L’Œnologie a commencé par être chimique, puis biochimique et devrait nous obliger à évoluer vers des approches plus colloïdales. Plus les vins sont issus de raisins « sud », plus il y a de problèmes colloïdaux, et d’autant plus que l’on recherche des vins « concentrés ». C’est d’ailleurs pour cela que les vins issus des régions « sud/chaudes » au sens de l’indice Huglin, n’ont jamais été considérés comme qualitatifs, sauf de très rares exceptions de précautions extrêmes, confirmant la difficulté naturelle.

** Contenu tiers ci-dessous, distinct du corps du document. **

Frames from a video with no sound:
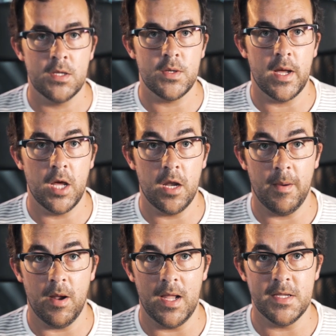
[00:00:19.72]
So I'd heard
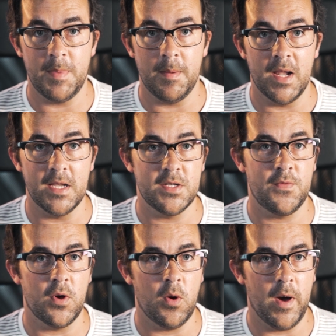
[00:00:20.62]
about Lensbaby lenses
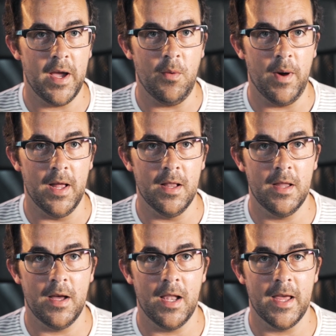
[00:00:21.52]
for quite a
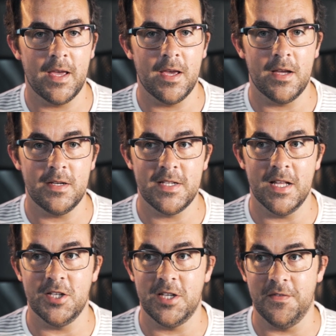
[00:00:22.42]
while. I like
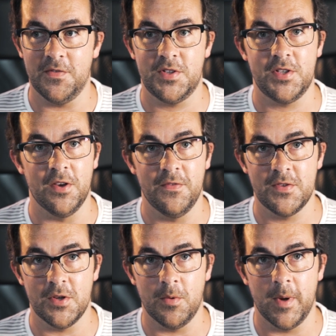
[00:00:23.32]
tilt shift stuff,
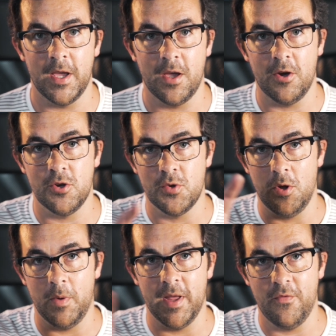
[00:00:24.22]
so where you can
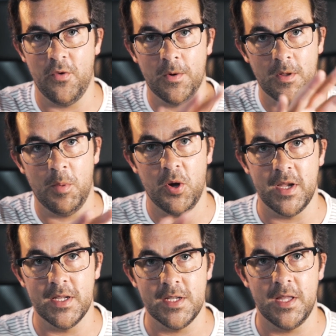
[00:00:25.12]
control where the focal
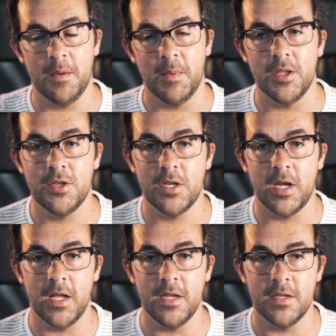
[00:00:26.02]
point is in the image,
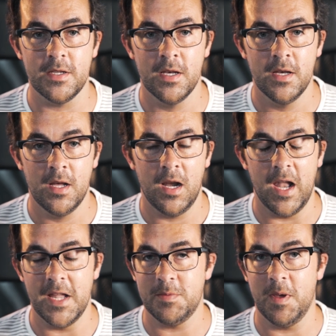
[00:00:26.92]
and
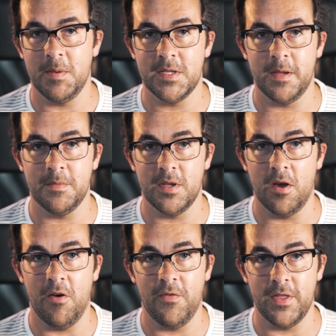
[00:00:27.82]
Lensbaby seem
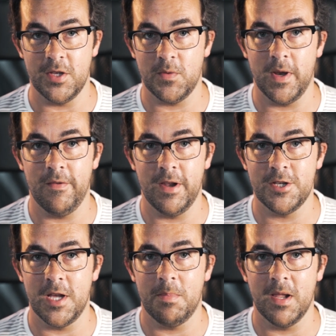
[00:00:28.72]
to offer these really
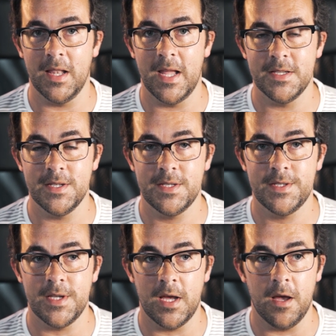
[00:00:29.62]
cheap little lenses.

Les conséquences des non-prises en compte de ces évolutions et des exigences œnologiques nécessaires, en y ajoutant la concentration et le boisé comme incontournables qualitatifs (simulacre de « Grand Vin »), entraînent une trop grande majorité des vins dans des caricatures non appréciées des consommateurs, voire repoussantes ; même si parfois pouvant être appréciés/valorisés par certains critiques. Dans ce sens, il y a eu trop de confusions entre la recherche d’une valorisation par dégustation/médiatisation, sans prise en compte du potentiel de buvabilité/appréciation de consommation (même modérée) … et on peut partager le fait que des vins concentrés, de 15% d’alcool, boisés (souvent pas nobles), issus des 3 « surs » maturité-extraction-boisé, décrits par les consommateurs comme « sans fraicheur, lourds, alcooleux, trop taniques, astringents, secs et amers », ne sont pas faciles à boire !...Peut-être que quelques vins d’une certaine identité et aux terroirs très nobles peuvent éventuellement poursuivre dans cette voie, mais la grande majorité des vins ne peuvent plus être produits dans cette voie sans issue, conduisant aux méventes, distillations et arrachages.
Si certaines pratiques viticoles sont d’ores et déjà remises en question, les pratiques œnologiques semblent être peu remises en cause !? Comment ne pas revoir l’approche des profils de vins avec plus de diversification, dont en concentration ; en respect des terroirs et en type de maturité en rapport avec la segmentation ; en process de traitement du raisin et en vinification moins extractive, diversifiée et adaptée ; en élevage plus rigoureux et pas systématiquement boisé ; en se préoccupant davantage des problèmes de stabilisation, et en offrant des vins attractifs « buvables », modérément mais avec plaisir ?
Et comme le disait si bien Paul Claudel « En matière de vin, il faut savoir faire passer le plaisir avant le prestige», d’autant plus si le prestige est uniquement lié à une communication ou un marketing « flatteur », mais en décalage avec la réalité qualitative. Pas de vins sans consommateurs, et pas de vins sans une Œnologie adaptée, pragmatique, rigoureuse, et réaliste autant sur l’amont des raisins, que sur l’aval de la consommation.